*** EXERCISE DATA ***

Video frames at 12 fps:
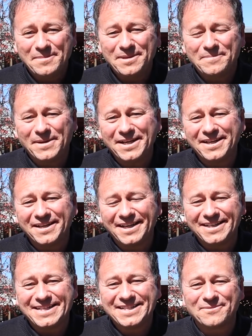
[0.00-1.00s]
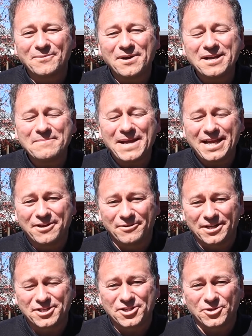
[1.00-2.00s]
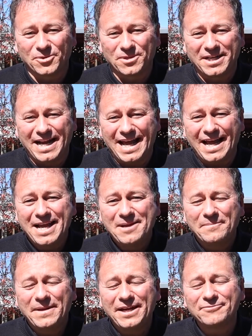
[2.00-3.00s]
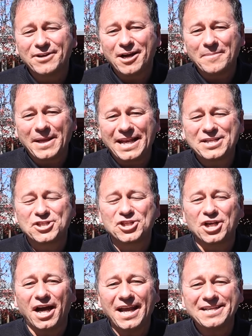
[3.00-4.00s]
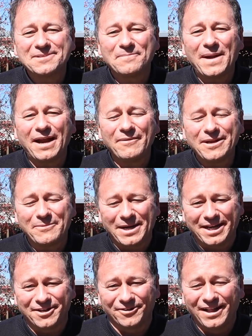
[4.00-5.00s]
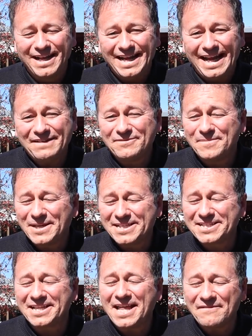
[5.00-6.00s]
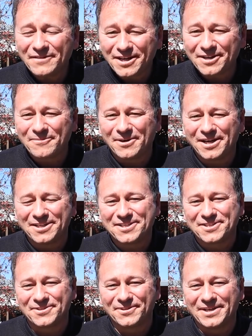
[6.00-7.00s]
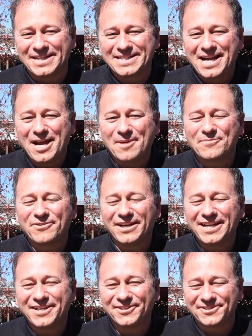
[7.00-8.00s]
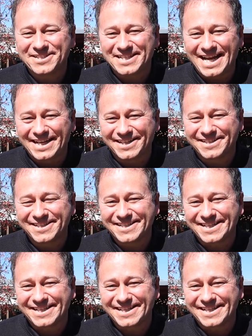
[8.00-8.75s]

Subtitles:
but by night, he's a winemaker extraordinaire. Pierre Rabie and his Giant Periwinkle, even by South African wine stories, a pretty cool standard to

*** End of EXERCISE DATA ***

# WORK REQUEST:
Write out the data exactly, and exclude every picture it holds.

# SOLUTION:
Video frames at 12 fps:
[0.00-1.00s]
[1.00-2.00s]
[2.00-3.00s]
[3.00-4.00s]
[4.00-5.00s]
[5.00-6.00s]
[6.00-7.00s]
[7.00-8.00s]
[8.00-8.75s]

Subtitles:
but by night, he's a winemaker extraordinaire. Pierre Rabie and his Giant Periwinkle, even by South African wine stories, a pretty cool standard to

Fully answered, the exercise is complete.